Omit the pictures and return exactly the stretch of the material below from the line with "(7.20 s to 8.10 s)" through the line with "(16.20 s to 17.10 s)".

Start of EXCERPTED RECORDS

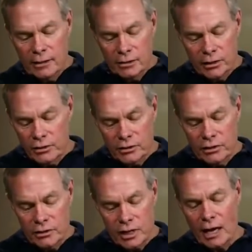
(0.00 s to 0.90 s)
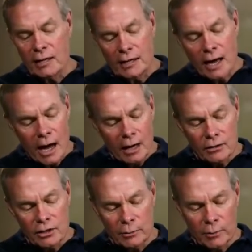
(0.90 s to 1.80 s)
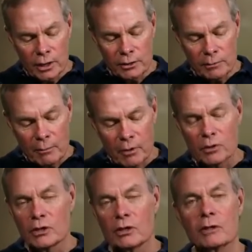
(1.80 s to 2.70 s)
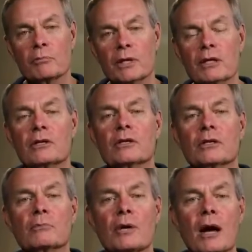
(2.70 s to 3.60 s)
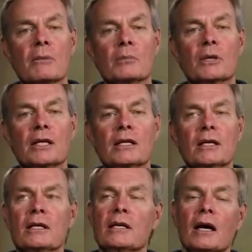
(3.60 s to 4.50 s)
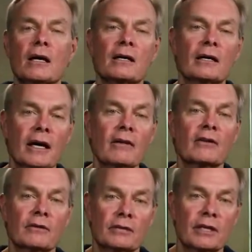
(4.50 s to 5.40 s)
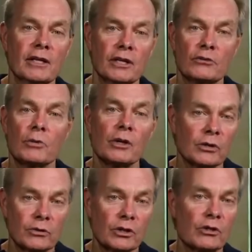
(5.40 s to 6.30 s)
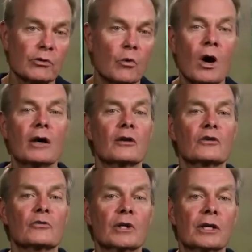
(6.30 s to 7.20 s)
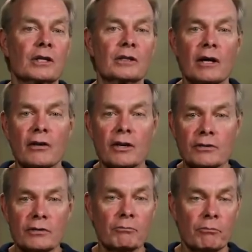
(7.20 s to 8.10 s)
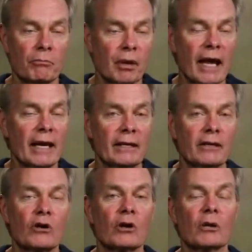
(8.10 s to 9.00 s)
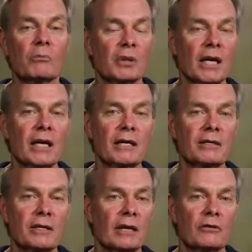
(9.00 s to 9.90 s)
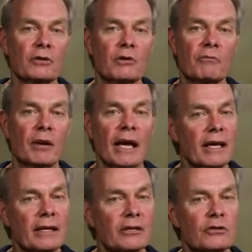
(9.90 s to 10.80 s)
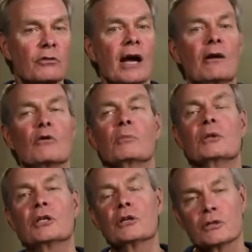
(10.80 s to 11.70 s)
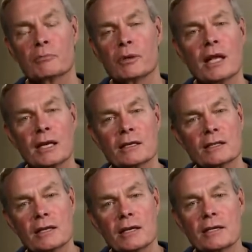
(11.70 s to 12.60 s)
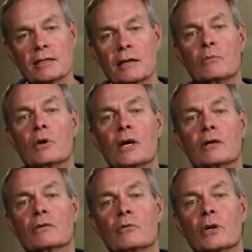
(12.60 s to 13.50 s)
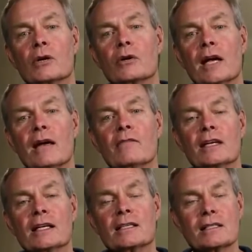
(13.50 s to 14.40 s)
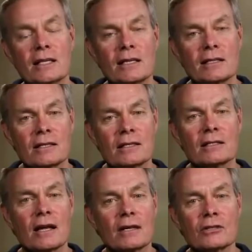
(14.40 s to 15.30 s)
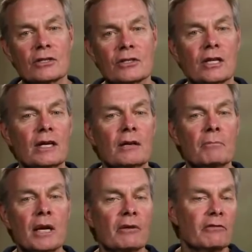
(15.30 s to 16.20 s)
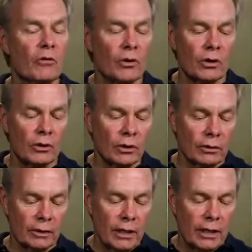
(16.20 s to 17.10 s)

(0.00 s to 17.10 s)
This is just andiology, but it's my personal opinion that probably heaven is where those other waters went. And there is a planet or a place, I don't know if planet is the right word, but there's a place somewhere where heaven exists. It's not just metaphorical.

End of EXCERPTED RECORDS
Start of EXCERPTED RECORDS

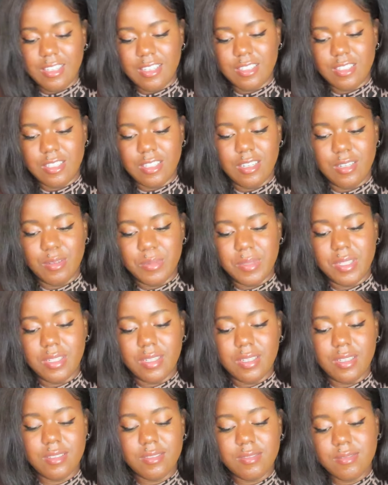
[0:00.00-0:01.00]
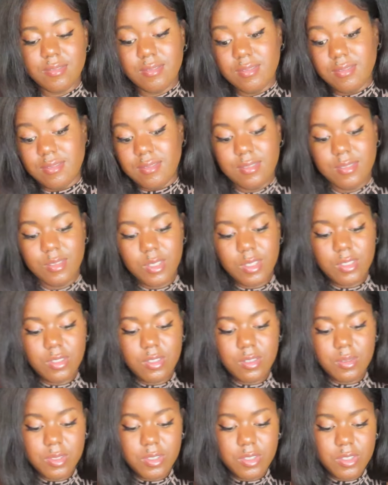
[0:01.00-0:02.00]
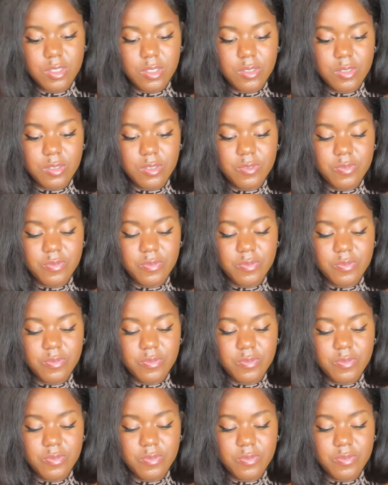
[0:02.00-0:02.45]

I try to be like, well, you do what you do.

End of EXCERPTED RECORDS

OUTPUT OF THE TASK:
(7.20 s to 8.10 s)
(8.10 s to 9.00 s)
(9.00 s to 9.90 s)
(9.90 s to 10.80 s)
(10.80 s to 11.70 s)
(11.70 s to 12.60 s)
(12.60 s to 13.50 s)
(13.50 s to 14.40 s)
(14.40 s to 15.30 s)
(15.30 s to 16.20 s)
(16.20 s to 17.10 s)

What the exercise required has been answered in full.